With respect to objections to interrogatories, Professor Moore, in his work on federal practice, 4 Moore, Federal Practice, § 33.27, at 2336 (2d ed. 1963), has this to say:

"Objections to interrogatories must be sufficiently specific that the court may, in considering such objections with interrogatories propounded, ascertain therefrom their claimed objectionable character; general objections to interrogatories, as that they will require the party served to make research and compile data, or that they are unreasonably burdensome, oppressive and vexatious, or that they seek information which is easily available to the interrogating party as to the objecting party, or that they would cause annoyance, expense, and oppression to the *745 objecting party without serving any relevant purpose to the issue, are insufficient."

In United States v. Nysco Laboratories, Inc., 26 F.R.D. 159, 161 (E.D.N.Y. 1960), the federal district court observed that under Rule 33, Fed.R.Civ.P., 28 U.S.C.A., written objections to interrogatories may be served "thereto." The court then went on:

"The word `thereto' refers to a particular interrogatory or class of interrogatories, not to the interrogatories in general. In other words, the objections must be specific and supported by a detailed explanation why the interrogatory or class of interrogatories are objectionable." (Emphasis added.)

See also Woods v. Kornfield, 9 F.R.D. 196 (M.D.Pa. 1949); and Bowles v. Safeway Stores, Inc., 4 F.R.D. 469 (W.D.Mo. 1945).

We are of the view that Rules 1.27 and 1.30, Fla.R.Civ.P., 30 F.S.A., contemplate the same burden being imposed on an objecting party. Clearly, the "blanket" objections filed by the City did not sustain that burden. However, as noted by the court in the Nysco case, supra, the court may, even though the method of procedure is improper, examine the interrogatories and objections and make its rulings thereon in the interest of expediency. Such a step, the court goes on to say, would entail the court's selecting from among the propounded interrogatories (or requests for admissions), the particular questions to which the general objections applied.

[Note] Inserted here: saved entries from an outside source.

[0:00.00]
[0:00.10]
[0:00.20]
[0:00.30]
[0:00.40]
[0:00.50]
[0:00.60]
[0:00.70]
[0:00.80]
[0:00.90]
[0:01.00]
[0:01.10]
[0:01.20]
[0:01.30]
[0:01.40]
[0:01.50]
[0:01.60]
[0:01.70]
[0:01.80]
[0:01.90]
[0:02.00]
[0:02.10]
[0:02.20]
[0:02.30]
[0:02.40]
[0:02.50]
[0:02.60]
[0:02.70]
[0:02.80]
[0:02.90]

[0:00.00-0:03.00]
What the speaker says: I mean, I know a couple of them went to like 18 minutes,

This brings us to what we deem to be the problem at bar, that is, whether the plaintiffs' interrogatories and requests for admissions could be stricken in their entirety without any designation as to the applicability of the objections. Submission of supplemental memoranda on this point was requested of the parties.

The City cites us to Elgin Cooperative Credit Assn. v. American Employers Ins. Co. v. Doran, 17 Fed.Rules Serv. 33.318, Case 1, (D.C.Neb. 1952). The court there allowed a rejection in toto of interrogatories on the ground that the few that might have been allowed to stand were presented "in relation" to the objectionable questions, therefore they fell together.

In the cause before us, there was no finding that all of the propounded interrogatories and requests for admissions were inextricably intertwined so that they had to stand or fall together. Therefore, we conclude that the trial court erred in rejecting plaintiffs' interrogatories and requests for admissions in their entirety without designating the applicability of the written objections thereto.

Reversed and remanded for further proceedings not inconsistent herewith.

SMITH, C.J., and SHANNON, J., concur.